Is CUDA's success solely a function of Nvidia's dollar investment and marketing push or is there something to the technology too?
Apart from the technical merit of the malleability of shared memory and investment in toolset (which was pretty ropey at the start), I'd say CUDA's success is 80% marketing. There's a lot of universities with free hardware from NVidia etc. It works for games, why not in GPGPU?
A huge amount of CUDA buzz is centred on the low-hanging fruit - e.g. the N-body problem that we've been discussing, which is embarrassingly parallel. With half or a quarter of the FLOPs NVidia would still have success in these cases.
The configuration of the scheduler and ALUs has squat to do with NVidia's success.
Indeed, it's reasonable to argue that NVidia's absolute performance is irrelevant, just as long as it's more than the fastest quad-core CPU (which isn't difficult when you only count single-precision FLOPs). Sadly there are quite a few "scientists" out there, as well as NVidia staff, who claim speed-ups for CUDA implementations based on entirely un-optimised CPU code (the N-body stuff we've been discussing is a case in point). Some of these people are so corrupt they make their comparison based on a single CPU core.
Still, there are plenty of people getting real speed-ups, things like option pricing, MRI post-processing and seismic computation - the list goes on
Based on what metric? As far as GPGPU goes it's been a remarkable success compared to the non-existent competition.
Perhaps you'd like to explain how NVidia's style of instruction issue has provided any notable benefit solely in its own right.
Of course you can argue that the bloated size of GT200 is irrelevant if you sell them at $5000 a go.
I'm not really sure why you think it's just bloat. What alternative architecture do you propose would have put them in a similar or better position than they are in today?
You mean how could NVidia have made a smaller chip with the same performance? Well, it's staring you in the face, it's called RV770. Larrabee will, I expect, show an advantage too - and blow ATI and NVidia's doors off when it comes to double-precision.
I'm baffled as to how can you draw these conclusions with nothing to compare against?
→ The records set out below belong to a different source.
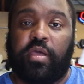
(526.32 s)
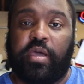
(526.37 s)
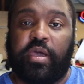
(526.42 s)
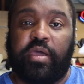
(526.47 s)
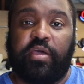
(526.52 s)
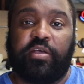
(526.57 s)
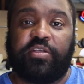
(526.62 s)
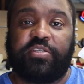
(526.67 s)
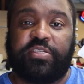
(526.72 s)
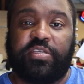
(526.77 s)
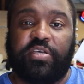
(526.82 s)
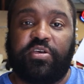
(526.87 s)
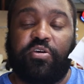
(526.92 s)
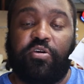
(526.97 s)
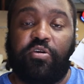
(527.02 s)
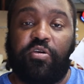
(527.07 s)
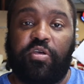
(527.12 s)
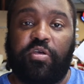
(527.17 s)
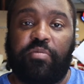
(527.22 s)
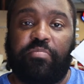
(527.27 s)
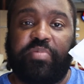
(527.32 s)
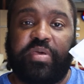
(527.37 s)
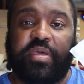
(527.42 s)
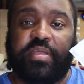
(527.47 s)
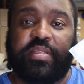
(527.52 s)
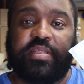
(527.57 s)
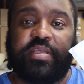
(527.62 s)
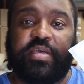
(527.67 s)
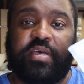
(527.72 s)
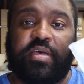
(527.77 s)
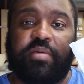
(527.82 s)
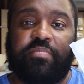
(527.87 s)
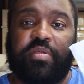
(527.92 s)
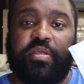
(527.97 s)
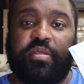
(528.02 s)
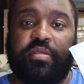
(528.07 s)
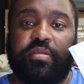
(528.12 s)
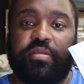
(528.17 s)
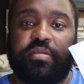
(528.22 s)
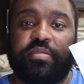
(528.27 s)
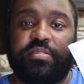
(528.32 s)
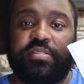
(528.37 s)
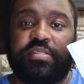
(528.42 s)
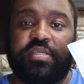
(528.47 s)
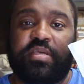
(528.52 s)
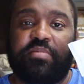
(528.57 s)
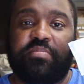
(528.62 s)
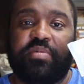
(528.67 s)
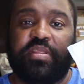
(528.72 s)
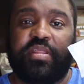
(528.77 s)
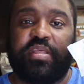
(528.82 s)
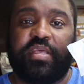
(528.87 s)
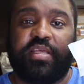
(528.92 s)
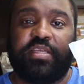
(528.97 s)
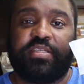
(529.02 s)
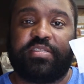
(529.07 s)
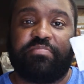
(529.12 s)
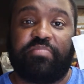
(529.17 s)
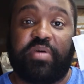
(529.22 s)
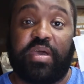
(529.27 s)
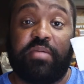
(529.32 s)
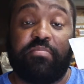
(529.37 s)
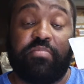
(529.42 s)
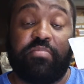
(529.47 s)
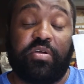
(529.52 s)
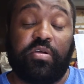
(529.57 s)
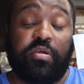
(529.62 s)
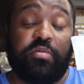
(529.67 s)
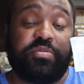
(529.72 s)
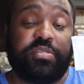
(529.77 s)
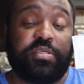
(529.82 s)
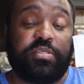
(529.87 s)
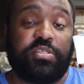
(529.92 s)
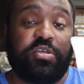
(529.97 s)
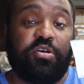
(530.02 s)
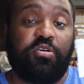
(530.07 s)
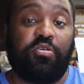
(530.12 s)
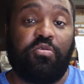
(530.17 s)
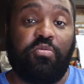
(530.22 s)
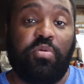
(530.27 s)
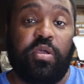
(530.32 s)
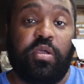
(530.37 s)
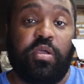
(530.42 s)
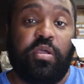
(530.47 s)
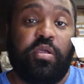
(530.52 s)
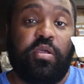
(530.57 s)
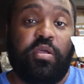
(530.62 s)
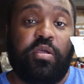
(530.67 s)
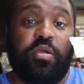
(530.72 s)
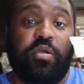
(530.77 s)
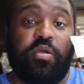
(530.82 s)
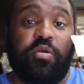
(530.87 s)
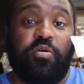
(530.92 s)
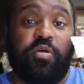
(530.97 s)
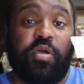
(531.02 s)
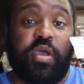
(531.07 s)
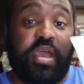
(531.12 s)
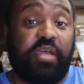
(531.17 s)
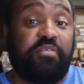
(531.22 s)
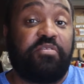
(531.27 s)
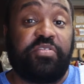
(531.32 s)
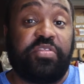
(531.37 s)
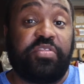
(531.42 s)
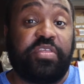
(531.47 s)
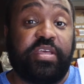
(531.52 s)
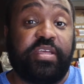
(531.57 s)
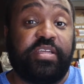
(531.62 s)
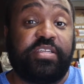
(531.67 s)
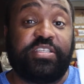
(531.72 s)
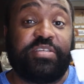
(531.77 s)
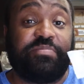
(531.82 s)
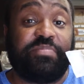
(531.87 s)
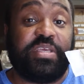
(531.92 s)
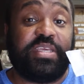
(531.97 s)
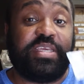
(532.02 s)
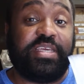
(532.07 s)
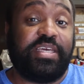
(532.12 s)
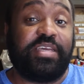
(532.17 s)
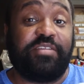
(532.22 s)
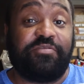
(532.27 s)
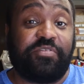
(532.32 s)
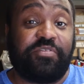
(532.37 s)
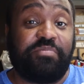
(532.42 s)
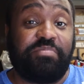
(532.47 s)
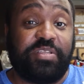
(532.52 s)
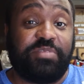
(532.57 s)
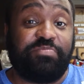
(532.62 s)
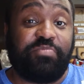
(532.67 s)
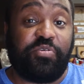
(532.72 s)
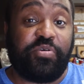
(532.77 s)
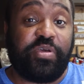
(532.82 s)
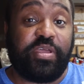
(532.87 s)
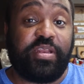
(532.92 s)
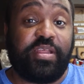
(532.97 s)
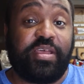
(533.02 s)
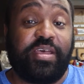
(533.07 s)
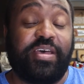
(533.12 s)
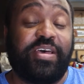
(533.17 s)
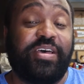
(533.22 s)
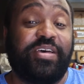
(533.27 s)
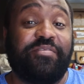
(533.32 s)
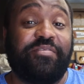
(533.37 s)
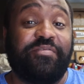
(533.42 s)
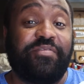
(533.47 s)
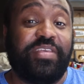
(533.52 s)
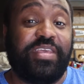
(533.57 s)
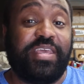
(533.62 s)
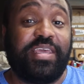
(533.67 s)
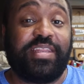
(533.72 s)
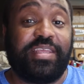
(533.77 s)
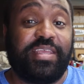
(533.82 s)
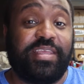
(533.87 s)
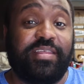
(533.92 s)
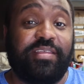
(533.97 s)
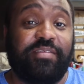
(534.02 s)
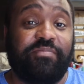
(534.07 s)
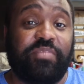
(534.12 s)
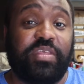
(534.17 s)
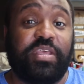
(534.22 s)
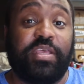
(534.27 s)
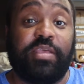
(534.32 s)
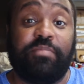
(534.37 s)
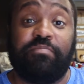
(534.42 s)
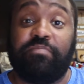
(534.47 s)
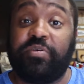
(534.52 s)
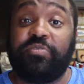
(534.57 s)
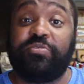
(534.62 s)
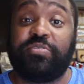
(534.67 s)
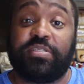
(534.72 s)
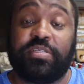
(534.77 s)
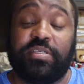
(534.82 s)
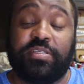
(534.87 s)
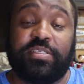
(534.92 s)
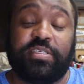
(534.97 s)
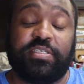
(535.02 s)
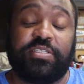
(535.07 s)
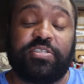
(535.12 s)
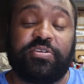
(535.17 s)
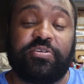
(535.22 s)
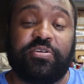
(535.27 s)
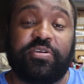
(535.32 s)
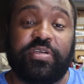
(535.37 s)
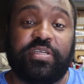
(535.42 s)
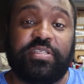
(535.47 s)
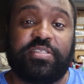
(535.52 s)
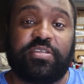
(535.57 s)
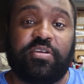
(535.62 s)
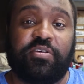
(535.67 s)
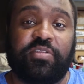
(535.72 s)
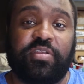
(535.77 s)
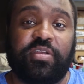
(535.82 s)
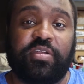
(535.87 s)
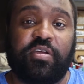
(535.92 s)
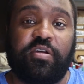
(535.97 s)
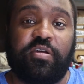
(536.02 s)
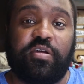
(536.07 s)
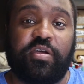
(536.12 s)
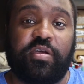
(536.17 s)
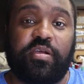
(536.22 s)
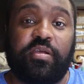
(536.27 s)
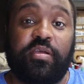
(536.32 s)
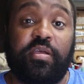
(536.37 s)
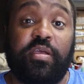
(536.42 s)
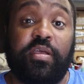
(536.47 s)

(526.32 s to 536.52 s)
I also picked up some of these pipe barbs. So everything should be good from this point of getting the boost sensor installed in the car.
Where is AMD's scheduler light architecture excelling exactly?
http://forum.beyond3d.com/showpost.php?p=1220350&postcount=27
http://forum.beyond3d.com/showthread.php?p=1263635#post1263635 - and the following posts:
So a purely ALU-based comparison of performance per mm2 for HD4870 against GTX280:
- float MAD serial - 57%
- float4 MAD parallel - 273%
- float SQRT serial - 221%
- Float 5-inst. Issue - 239%
- int MAD serial - 137%
- int4 MAD parallel - 279%
Worst case, AMD's ALUs are 76% bigger than NVidia's when running serial scalar code. Most of the time they're effectively 50% of the size in terms of performance per mm2.
http://forum.beyond3d.com/showpost.php?p=1263635&postcount=494
Feel free to provide a list of GPGPU applications that are fundamentally scalar with practically zero instruction-level parallelism in the optimum algorithm on NVidia. I'm still looking.
Yeah that's unfortunate because that point renders these discussions moot. The fact that not even AMD has been able to produce something that highlights their architectures strengths is pretty telling to me.
AMD's SGEMM is faster than NVidia's, 300 GFLOPs on HD3870 versus 375 on GTX280.
I was referring to clause demarcation. That's done at compile time as well no?
Yes, that's right.
Well I didn't mention VLIW. I thought we were talking about scheduling.
NVidia implemented this style of scheduling as part of its non-VLIW approach. The 3 different ALUs in GT200's cores need to be fed - AMD chose VLIW to feed the 5 different ALUs in its cores.
A benefit of their configuration is being able to implement a small warp size, 32 - though my theory is that this may really be 64 due to the effect of pairing of warps - I can't find any tests, though I'm wondering now if Volkov's mysterious "minimum of 64" that we were discussing recently is in fact confirmation. I'm strongly convinced ATI has an effective size of 128 because of paired wavefront issue in its ALUs.
Larrabee's an interesting comparison point because it has a scalar pipeline (not sure how many ALUs) + a vector pipeline (VPU, SIMD-16). It's unclear whether it does superscalar issue or VLIW when looking at the scalar+VPU pipes and the flow of instructions. I suspect superscalar.
But within the VPU there appears to be static code scheduling, i.e. there is no dynamic operand scoreboarding. But that's a guess based on code snippets and the conceptualisation of fibres, no more. Obviously there's dynamic fetching of data from cache lines. Register fetches appear to be extremely simple, with 3 operands for one ALU (+ mask as another operand), for a set of 128 registers (4 contexts * 32 registers). It's very cheap, an 8KB register file, compared with 32KB in NVidia.
And that doesn't answer the question. Where are the apps that prove out the viability of AMD's approach as a general compute solution?
They're out there too, I've even posted links to them (and scolded some of the crap). Obviously I'm wasting time doing so because apparently people round here believe that AMD has zero GPGPU penetration.
Jawed